Copy each line of the following data that contains "with".

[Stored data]

|---|

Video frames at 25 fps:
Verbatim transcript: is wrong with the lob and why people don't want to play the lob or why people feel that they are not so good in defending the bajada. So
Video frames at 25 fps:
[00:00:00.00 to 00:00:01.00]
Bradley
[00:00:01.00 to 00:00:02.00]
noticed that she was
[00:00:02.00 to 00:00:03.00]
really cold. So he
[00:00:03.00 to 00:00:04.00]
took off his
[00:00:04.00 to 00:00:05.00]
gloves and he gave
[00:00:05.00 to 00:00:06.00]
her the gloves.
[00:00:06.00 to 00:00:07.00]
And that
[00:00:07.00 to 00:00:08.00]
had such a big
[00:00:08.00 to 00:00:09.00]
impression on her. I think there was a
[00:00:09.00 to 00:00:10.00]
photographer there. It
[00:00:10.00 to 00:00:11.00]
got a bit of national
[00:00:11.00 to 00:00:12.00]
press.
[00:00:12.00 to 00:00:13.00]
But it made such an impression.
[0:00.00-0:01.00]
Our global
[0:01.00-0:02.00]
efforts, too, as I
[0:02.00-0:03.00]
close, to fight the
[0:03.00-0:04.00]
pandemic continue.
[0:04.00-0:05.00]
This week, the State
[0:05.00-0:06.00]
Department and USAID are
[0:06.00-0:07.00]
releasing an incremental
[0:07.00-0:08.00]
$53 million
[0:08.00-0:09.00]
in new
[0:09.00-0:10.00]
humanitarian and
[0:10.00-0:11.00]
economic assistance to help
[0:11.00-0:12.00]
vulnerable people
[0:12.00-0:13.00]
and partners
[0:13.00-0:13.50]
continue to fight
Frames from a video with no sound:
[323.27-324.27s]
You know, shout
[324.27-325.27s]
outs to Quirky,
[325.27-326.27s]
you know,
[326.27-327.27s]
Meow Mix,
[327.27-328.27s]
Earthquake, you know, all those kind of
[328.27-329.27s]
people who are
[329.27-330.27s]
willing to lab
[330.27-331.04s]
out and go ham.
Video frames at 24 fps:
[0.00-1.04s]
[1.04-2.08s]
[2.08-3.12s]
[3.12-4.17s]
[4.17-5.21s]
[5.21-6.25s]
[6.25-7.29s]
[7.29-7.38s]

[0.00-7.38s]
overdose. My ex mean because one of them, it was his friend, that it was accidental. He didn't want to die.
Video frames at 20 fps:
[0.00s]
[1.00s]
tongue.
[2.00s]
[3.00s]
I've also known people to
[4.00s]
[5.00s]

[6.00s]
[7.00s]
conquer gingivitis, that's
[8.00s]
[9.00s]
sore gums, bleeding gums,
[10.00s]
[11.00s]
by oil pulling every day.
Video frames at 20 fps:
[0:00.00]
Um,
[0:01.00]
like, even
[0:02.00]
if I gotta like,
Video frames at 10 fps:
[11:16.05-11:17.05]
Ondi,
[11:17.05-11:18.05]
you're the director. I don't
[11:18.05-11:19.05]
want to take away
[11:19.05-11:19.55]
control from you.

|---|

**WRITTEN ANSWER:**
Verbatim transcript: is wrong with the lob and why people don't want to play the lob or why people feel that they are not so good in defending the bajada. So
Frames from a video with no sound:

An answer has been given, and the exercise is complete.